■ Exercise aim ■
Print the entries exactly; no image belongs in the copy.

■ Records for this task ■
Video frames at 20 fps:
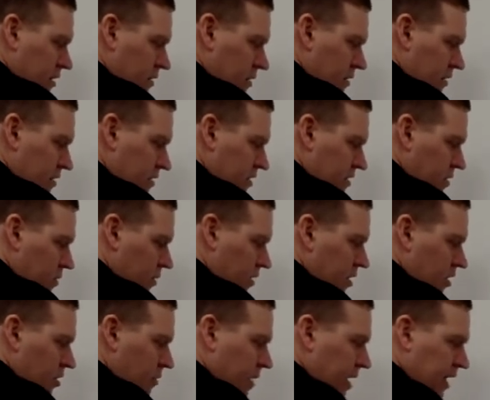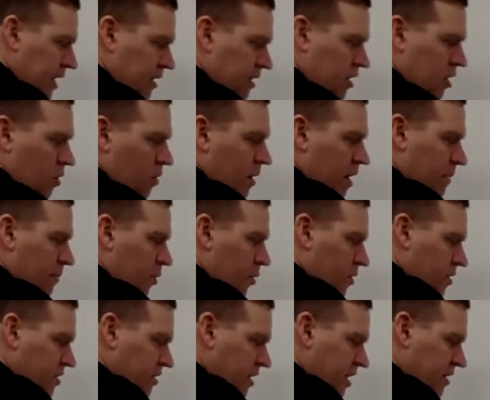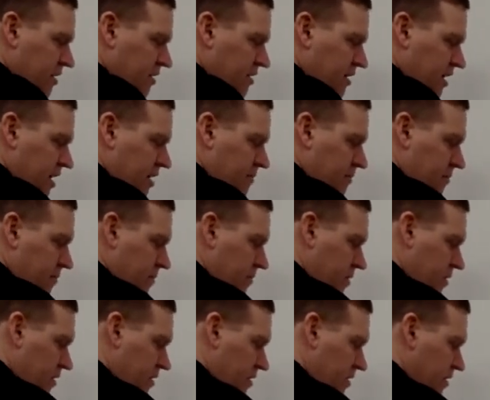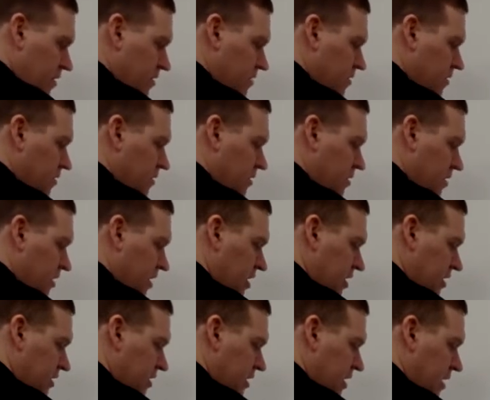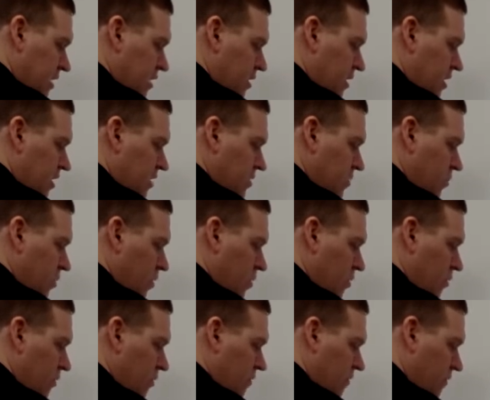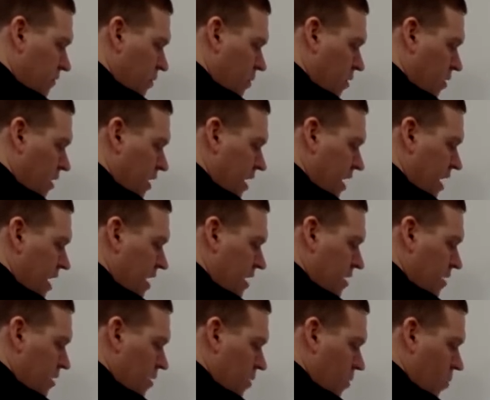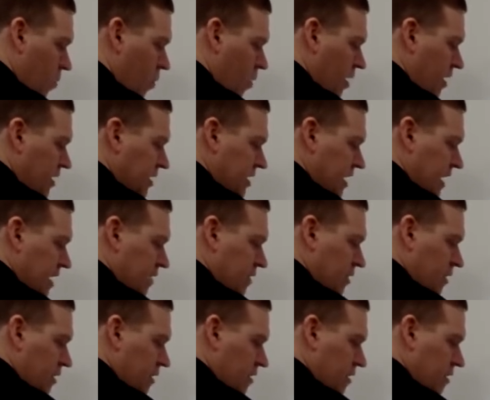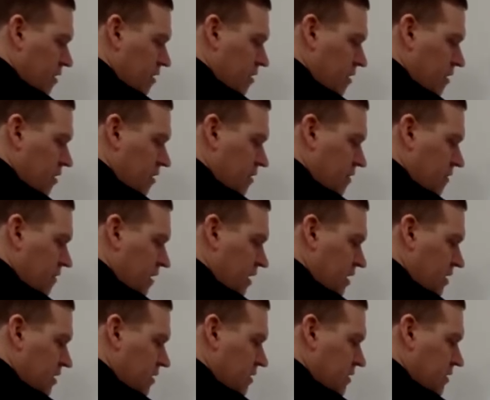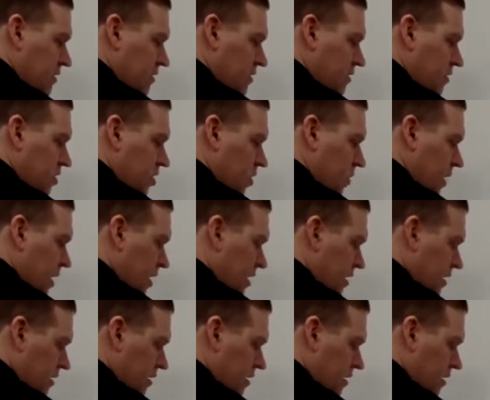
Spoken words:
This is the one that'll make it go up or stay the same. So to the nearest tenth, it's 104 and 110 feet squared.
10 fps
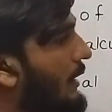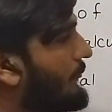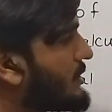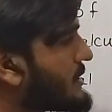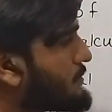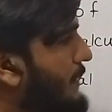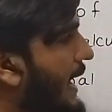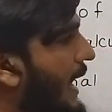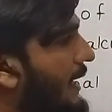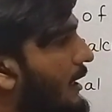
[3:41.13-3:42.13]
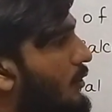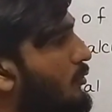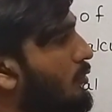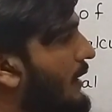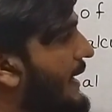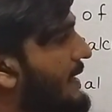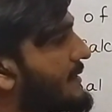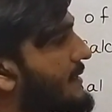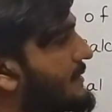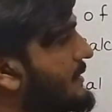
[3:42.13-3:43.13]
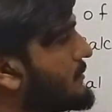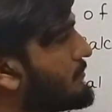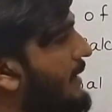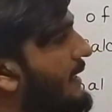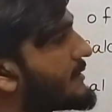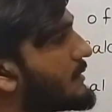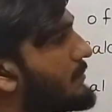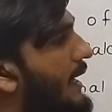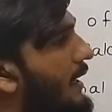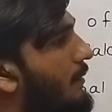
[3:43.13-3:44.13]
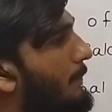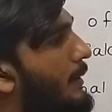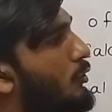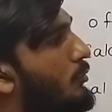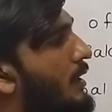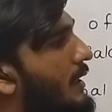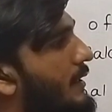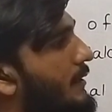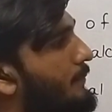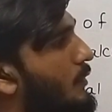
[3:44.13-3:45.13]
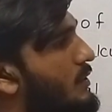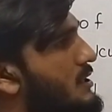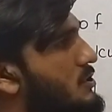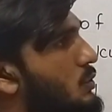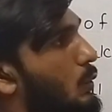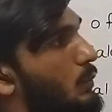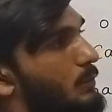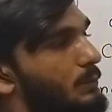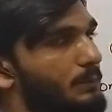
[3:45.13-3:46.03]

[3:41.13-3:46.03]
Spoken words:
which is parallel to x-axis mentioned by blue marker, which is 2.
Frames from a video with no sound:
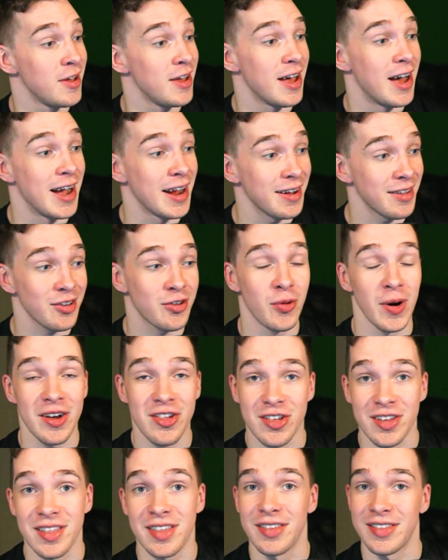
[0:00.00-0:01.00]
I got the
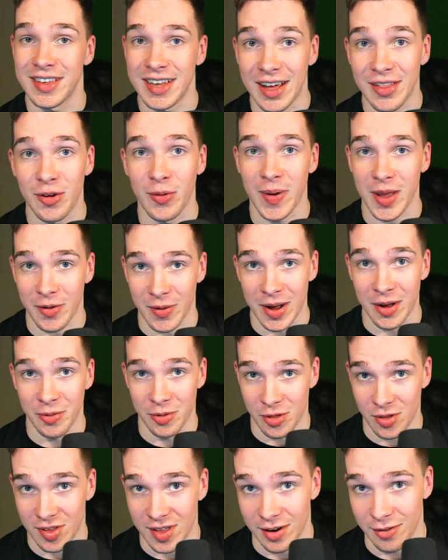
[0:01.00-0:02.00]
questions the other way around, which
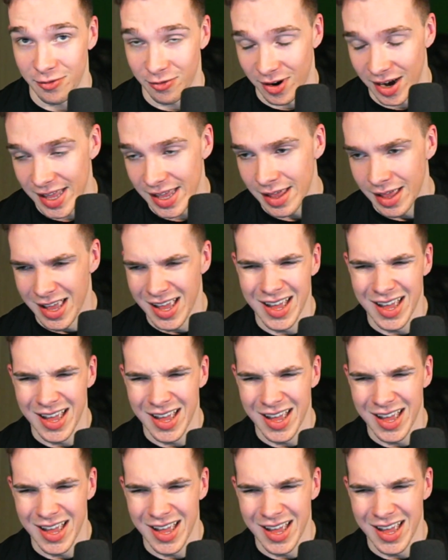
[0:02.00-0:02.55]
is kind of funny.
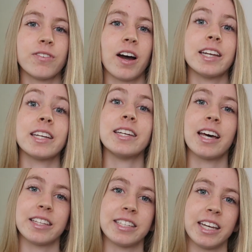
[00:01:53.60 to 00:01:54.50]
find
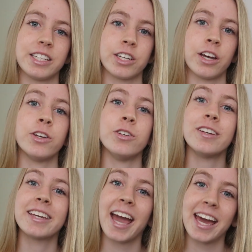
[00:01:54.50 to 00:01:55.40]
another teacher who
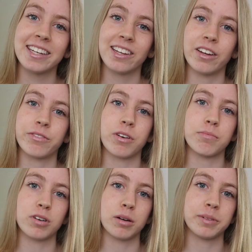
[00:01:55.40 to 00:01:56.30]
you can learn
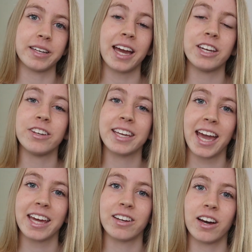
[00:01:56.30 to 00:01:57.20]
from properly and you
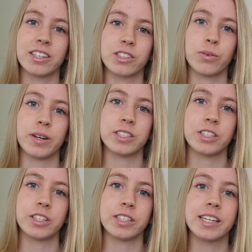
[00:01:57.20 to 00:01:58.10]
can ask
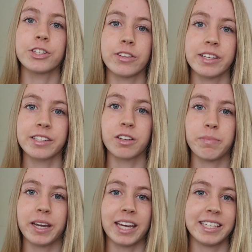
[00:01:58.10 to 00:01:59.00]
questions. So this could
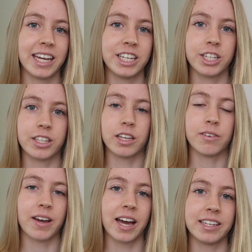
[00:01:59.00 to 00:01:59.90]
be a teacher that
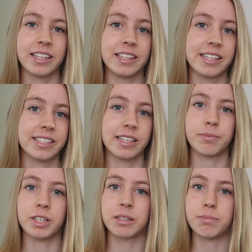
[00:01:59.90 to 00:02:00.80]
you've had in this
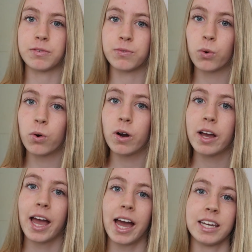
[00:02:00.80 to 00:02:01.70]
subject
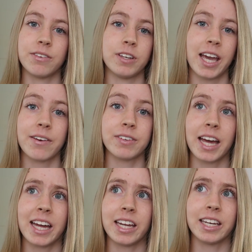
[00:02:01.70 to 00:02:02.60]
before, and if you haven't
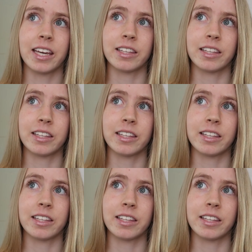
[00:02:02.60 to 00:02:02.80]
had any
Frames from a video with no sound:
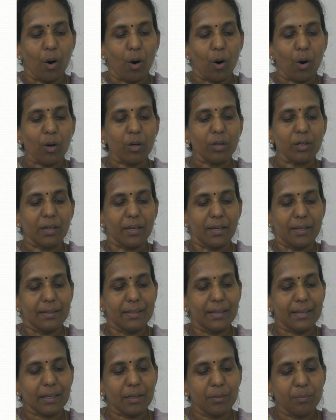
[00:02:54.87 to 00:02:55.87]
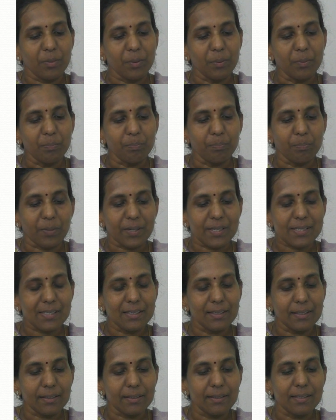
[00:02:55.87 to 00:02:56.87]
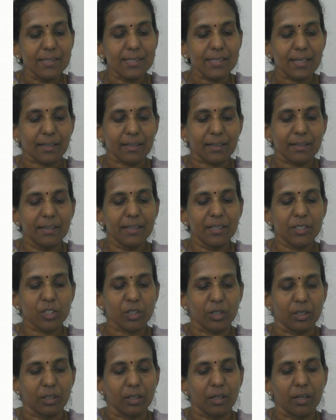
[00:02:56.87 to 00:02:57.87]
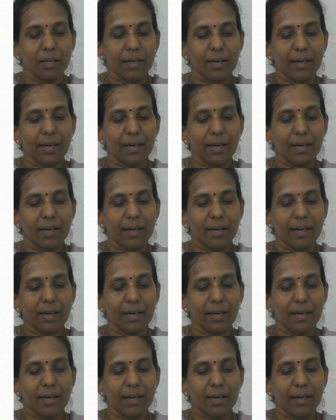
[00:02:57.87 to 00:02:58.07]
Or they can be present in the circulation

■ Result of the exercise ■
Video frames at 20 fps:
Spoken words:
This is the one that'll make it go up or stay the same. So to the nearest tenth, it's 104 and 110 feet squared.
10 fps
[3:41.13-3:42.13]
[3:42.13-3:43.13]
[3:43.13-3:44.13]
[3:44.13-3:45.13]
[3:45.13-3:46.03]

[3:41.13-3:46.03]
Spoken words:
which is parallel to x-axis mentioned by blue marker, which is 2.
Frames from a video with no sound:
[0:00.00-0:01.00]
I got the
[0:01.00-0:02.00]
questions the other way around, which
[0:02.00-0:02.55]
is kind of funny.
[00:01:53.60 to 00:01:54.50]
find
[00:01:54.50 to 00:01:55.40]
another teacher who
[00:01:55.40 to 00:01:56.30]
you can learn
[00:01:56.30 to 00:01:57.20]
from properly and you
[00:01:57.20 to 00:01:58.10]
can ask
[00:01:58.10 to 00:01:59.00]
questions. So this could
[00:01:59.00 to 00:01:59.90]
be a teacher that
[00:01:59.90 to 00:02:00.80]
you've had in this
[00:02:00.80 to 00:02:01.70]
subject
[00:02:01.70 to 00:02:02.60]
before, and if you haven't
[00:02:02.60 to 00:02:02.80]
had any
Frames from a video with no sound:
[00:02:54.87 to 00:02:55.87]
[00:02:55.87 to 00:02:56.87]
[00:02:56.87 to 00:02:57.87]
[00:02:57.87 to 00:02:58.07]
Or they can be present in the circulation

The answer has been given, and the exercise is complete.